Findings from exploratory study suggest IB Middle Years Programme has a positive impact on students’ social-emotional well-being.
Social and emotional health plays a key role in determining students’ social and academic outcomes, not only in schooling but also later in life. In a new study conducted by Flinders University, researchers explored this issue by studying the well-being of students, ages 11-16 in Australia, who were enrolled in the International Baccalaureate Middle Years Programme (MYP), an educational framework in which social emotional learning plays a significant role.
In this particular study, researchers examined students’ social-emotional well-being using three different scales to assess student self-perceptions of their mental health. The researchers found:
- Majority of MYP students are flourishing: Researchers used several different metrics to determine whether students were flourishing—defined as the ability to function effectively and feel good about themselves. Over 50% of students were considered to be flourishing.
- Males in MYP are more likely to have better mental health than females in MYP, particularly in the upper years: Researchers found that males were more likely to flourish and have a positive outlook and a positive emotional state, while females were more likely to languish or have moderate mental health. These findings are consistent with a growing body of research indicating that adolescent females nationally and internationally are reporting more mental health challenges than boys.

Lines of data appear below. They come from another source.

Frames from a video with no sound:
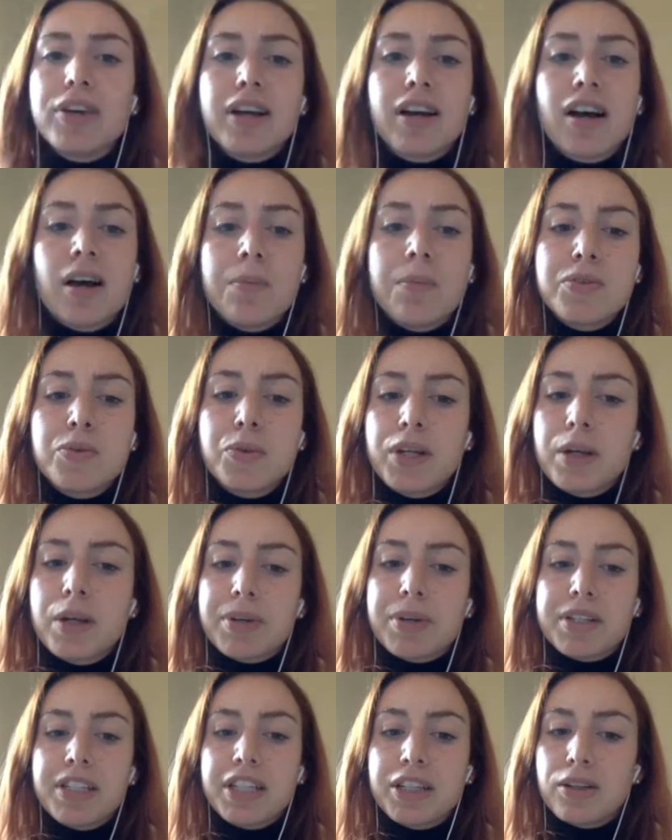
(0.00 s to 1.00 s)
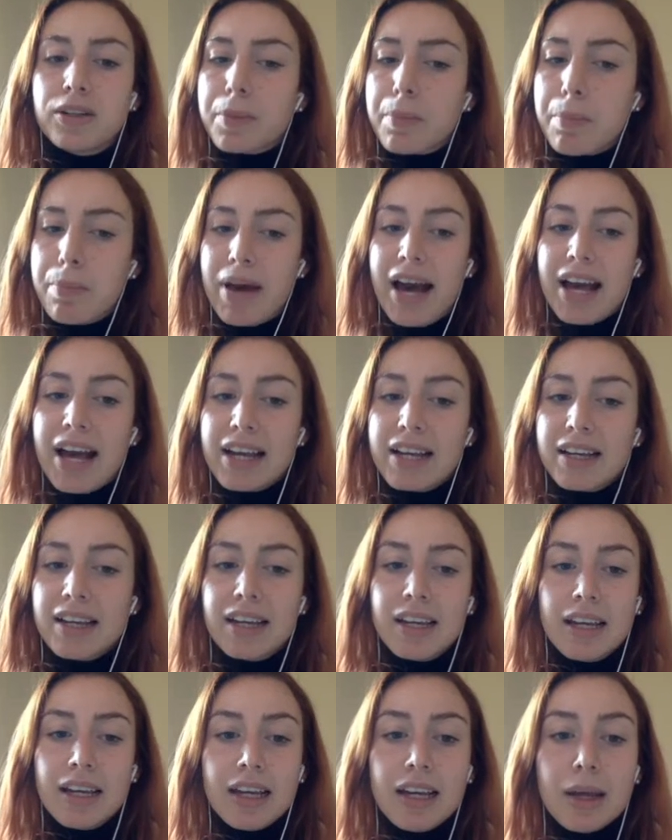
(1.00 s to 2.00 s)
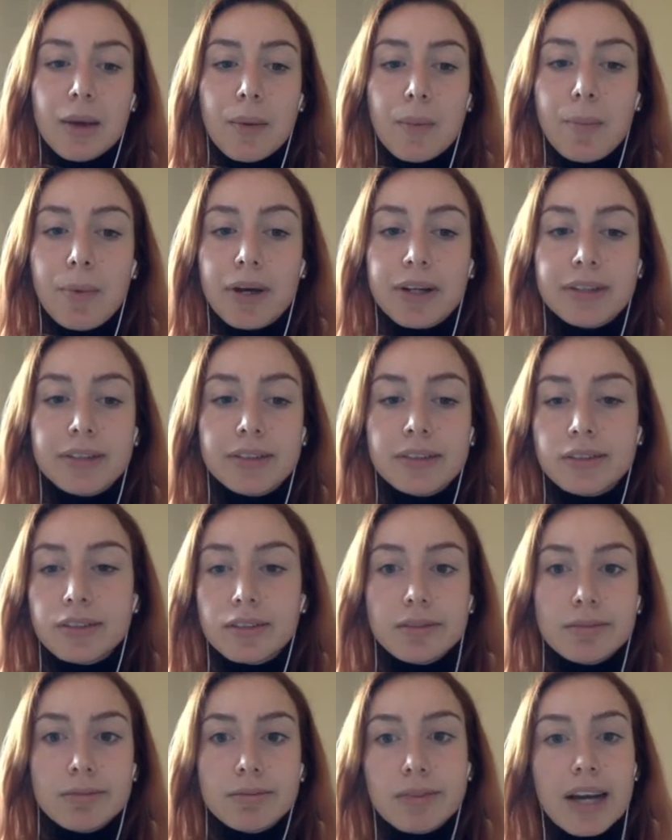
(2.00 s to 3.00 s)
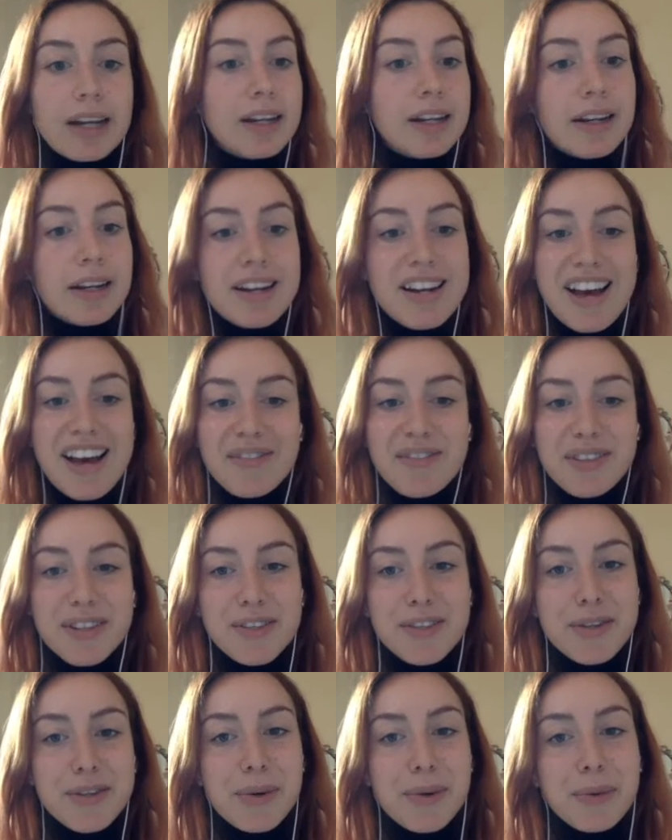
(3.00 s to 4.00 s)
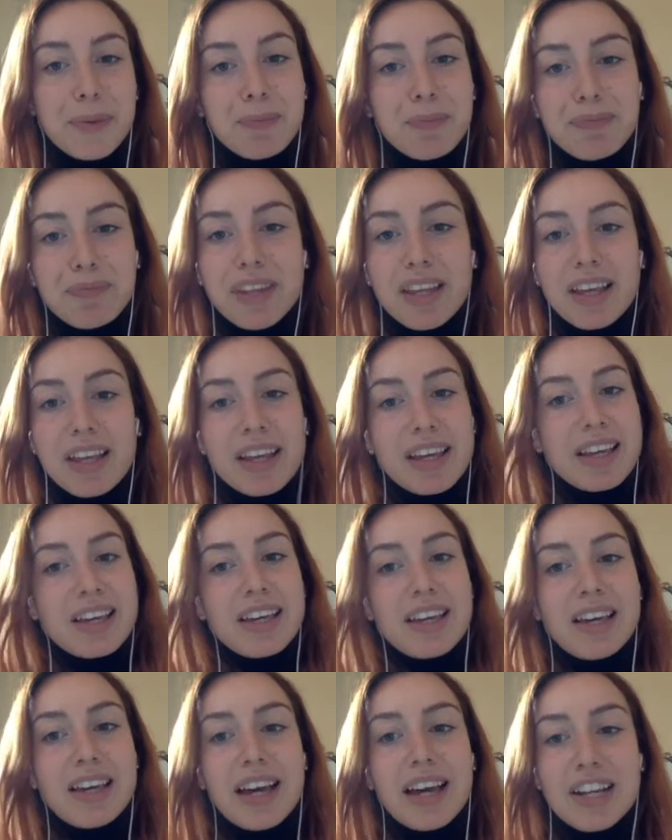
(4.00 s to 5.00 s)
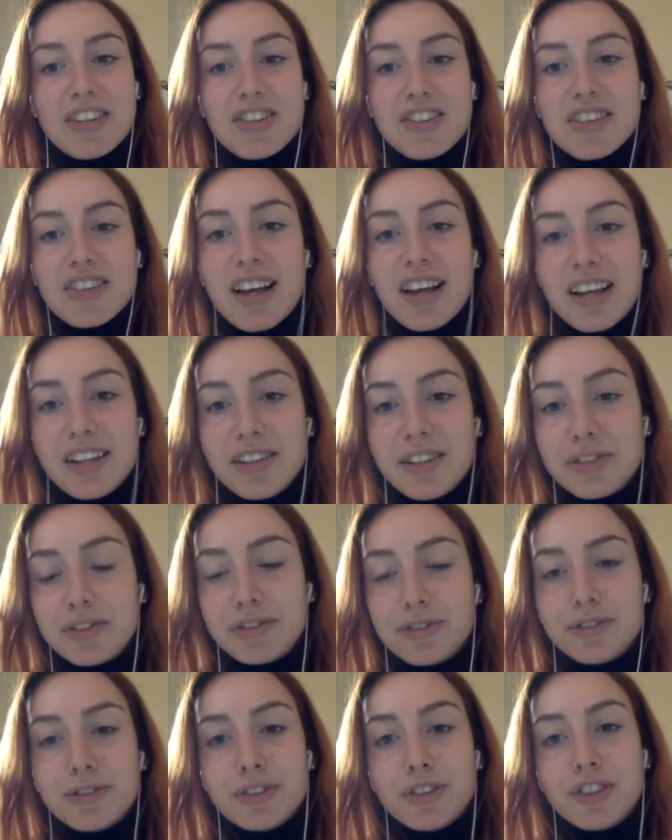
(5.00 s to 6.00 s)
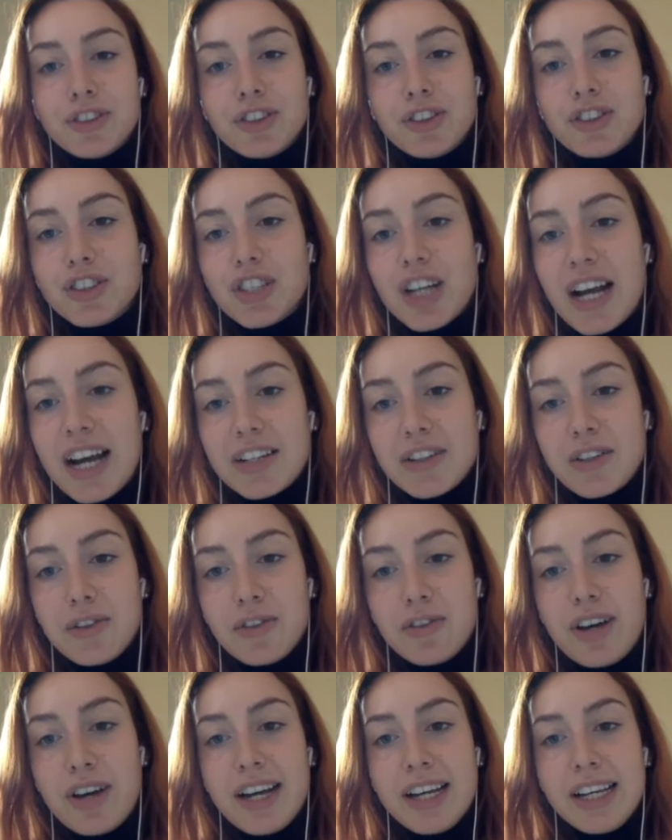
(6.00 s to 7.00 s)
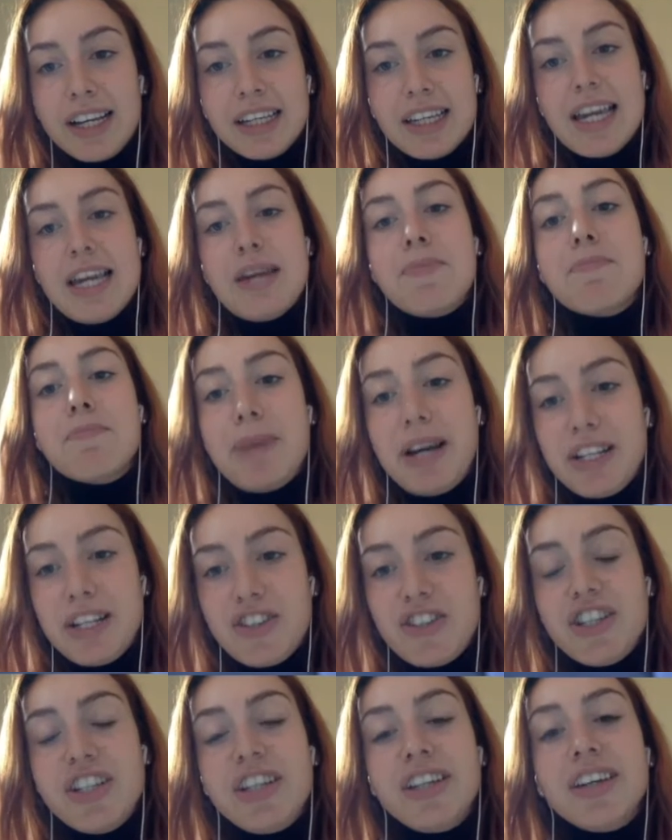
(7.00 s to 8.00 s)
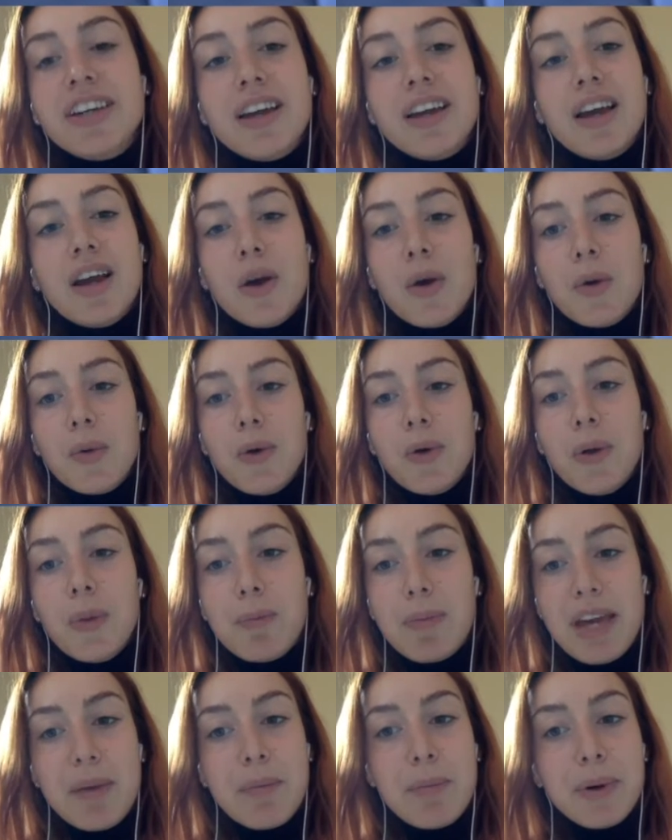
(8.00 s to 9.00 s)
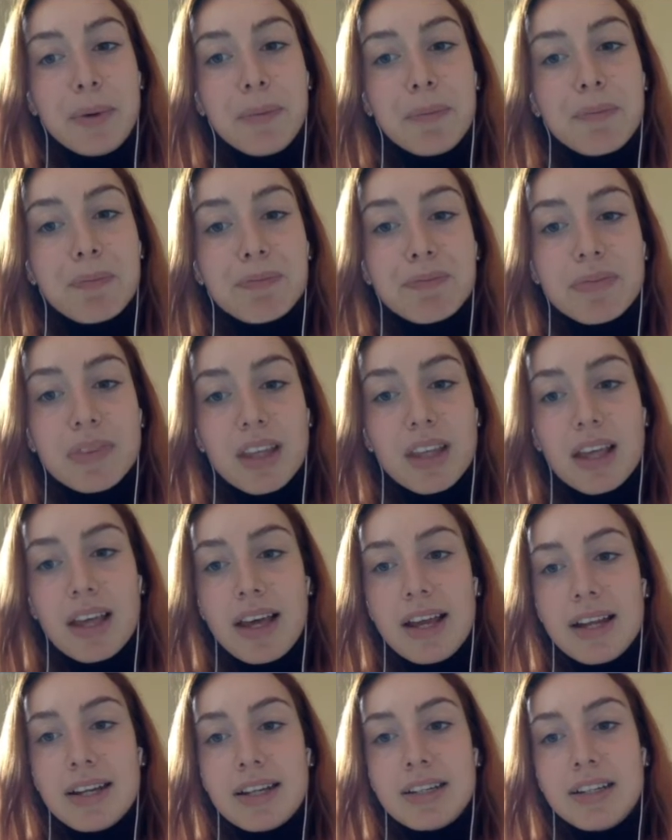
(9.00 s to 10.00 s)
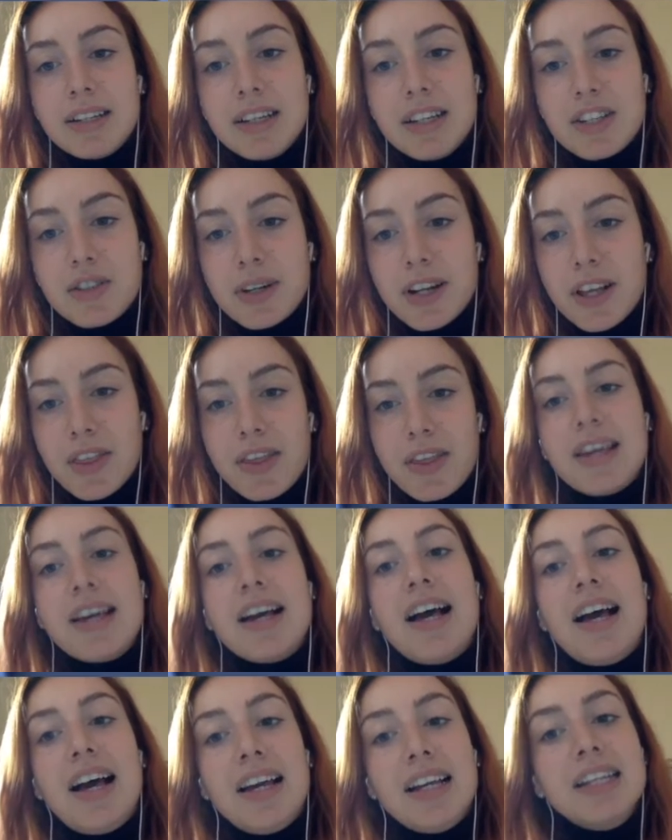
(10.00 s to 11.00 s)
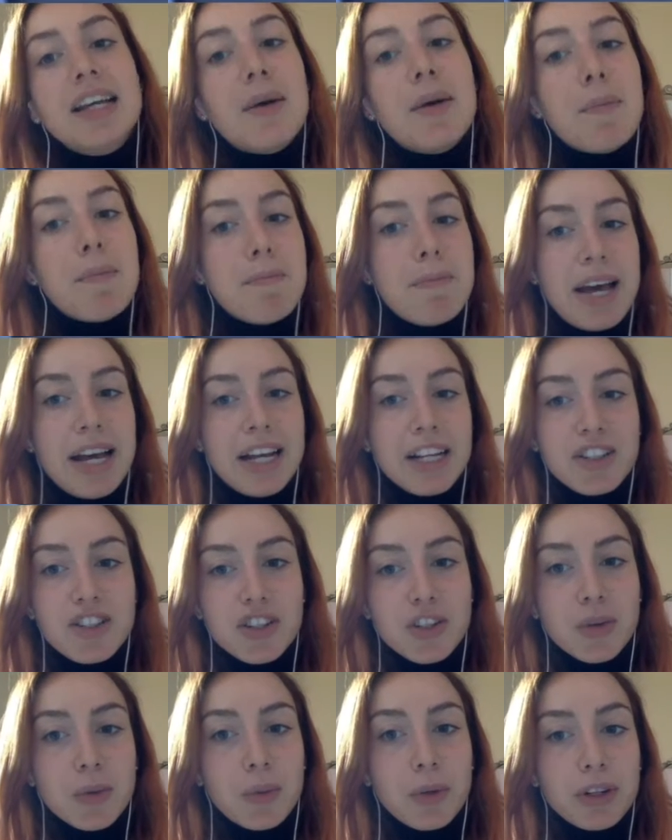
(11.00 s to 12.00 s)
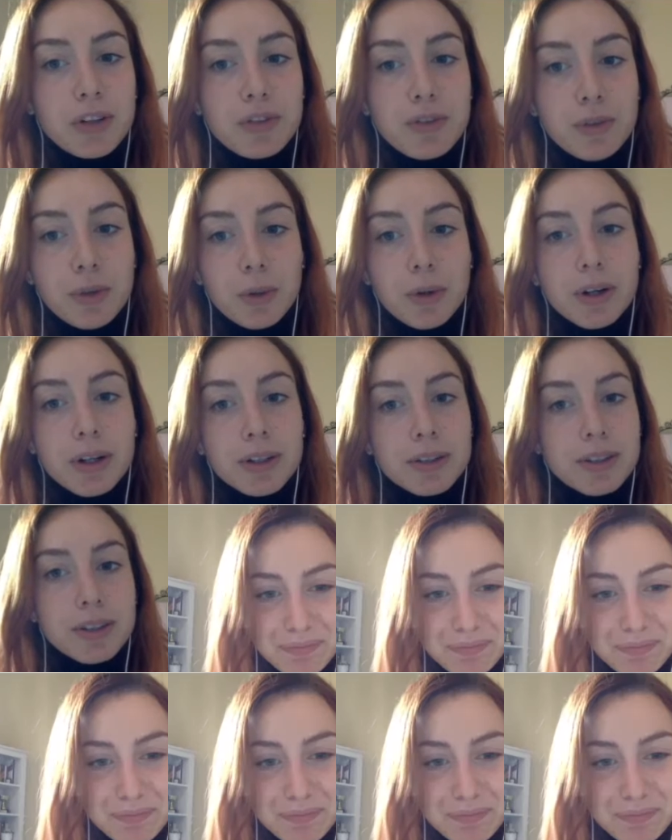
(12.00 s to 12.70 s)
comes with a particular pack, but I didn't have it, so I just kind of tried to find a matching wallpaper, and this one I think kind of match with the floor.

- More than half of MYP students have a positive outlook and emotional state: 52% of all MYP students surveyed experience a positive emotional state “quite a lot” or “all of the time.”
- Majority of MYP students have a positive sense of global self-concept, are engaged in self-reflection and feel resilient: 61% of MYP students reported a positive sense of global self-concept “always” or “most of the time”; 75% indicated that they were engaging in self-reflection; just over half of students reported that they felt resilient “often” or “nearly all the time”.
- MYP students are satisfied with school: Most MYP students were found to be happy (approximately 70 percent) and satisfied (approximately 80 percent) with school. The researchers found that most MYP students reported that they enjoyed school (72 percent), enjoyed learning (70 percent), felt supported by their school (71 percent) and had a sense of fellowship at school (80 percent).
This study is released just as the Middle Years Programme relaunches in September 2014 following an update that enhances its focus on social and emotional outcomes and its enrichment of a concept-driven curriculum that encourages teaching and learning for understanding.